- Texte visé : Proposition de loi, rejetée par le Sénat, relative au droit à l'aide à mourir, n° 2401
- Stade de lecture : Deuxième lecture
- Examiné par : Commission des affaires sociales
À l’alinéa 14, substituer au mot :
« deux »
le mot :
« sept ».
Le délai de réflexion entre la notification de la décision médicale et la confirmation de la demande constitue une garantie fondamentale du caractère libre et éclairé de la décision d’aide à mourir.
Le délai minimal de deux jours prévu par le texte adopté apparaît insuffisant au regard de la gravité irréversible de l’acte, de la charge émotionnelle et psychologique associée, de la nécessité de permettre un temps réel de dialogue avec les proches et les soignants.

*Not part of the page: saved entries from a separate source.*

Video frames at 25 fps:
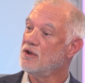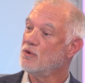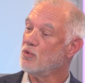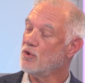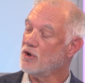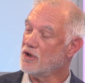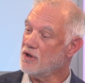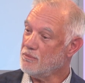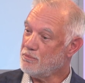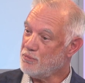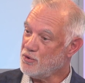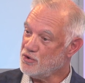
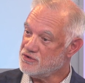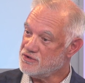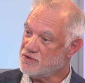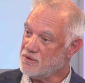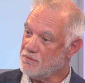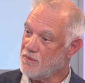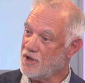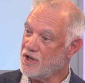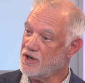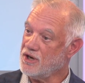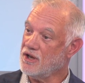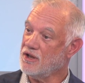We're going to put
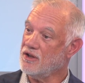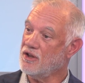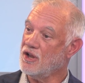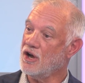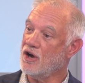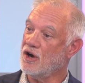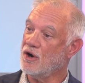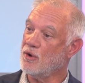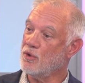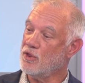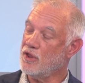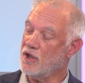some money in
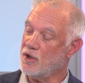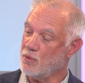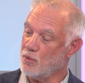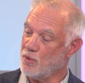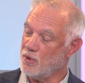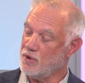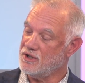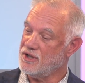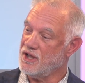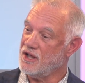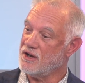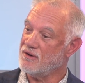there that
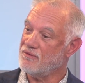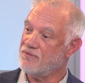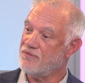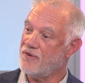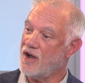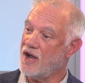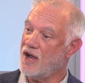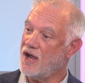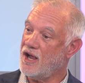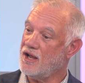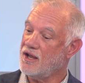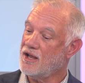will
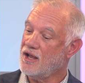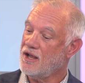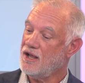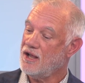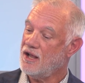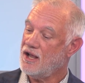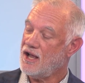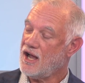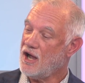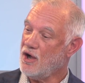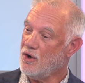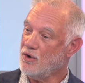identify
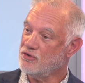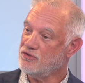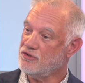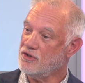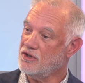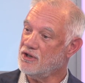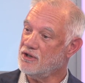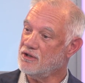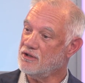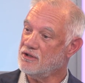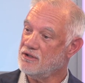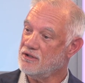
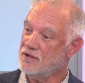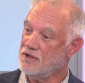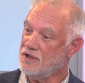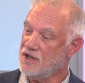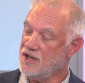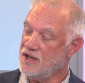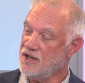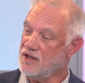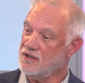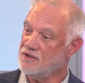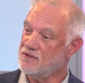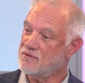housing
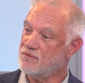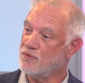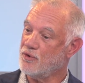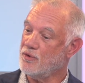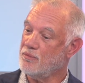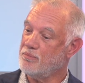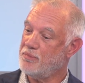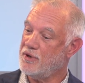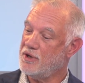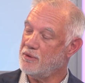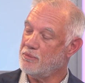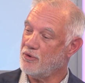needs
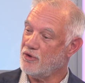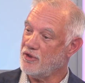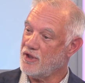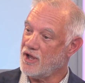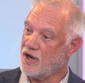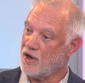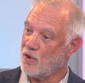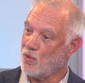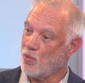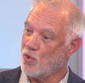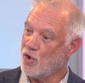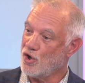for people
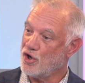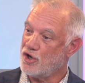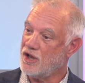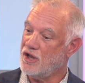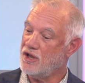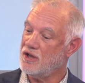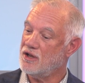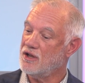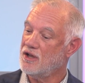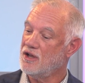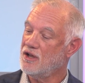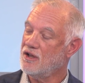that are
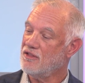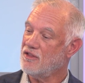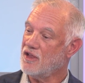working,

L’allongement de ce délai minimal à sept jours vise à renforcer la protection de la personne, sans remettre en cause son droit à demander l’aide à mourir. Il permet une maturation plus sereine de la décision, une diminution du risque de demandes formulées sous l’effet d’une détresse aiguë, une meilleure articulation avec l’accompagnement médical et psychologique. Cet allongement s’inscrit dans une logique de prudence et de responsabilité, conforme aux exigences éthiques attachées à toute décision engageant la vie humaine.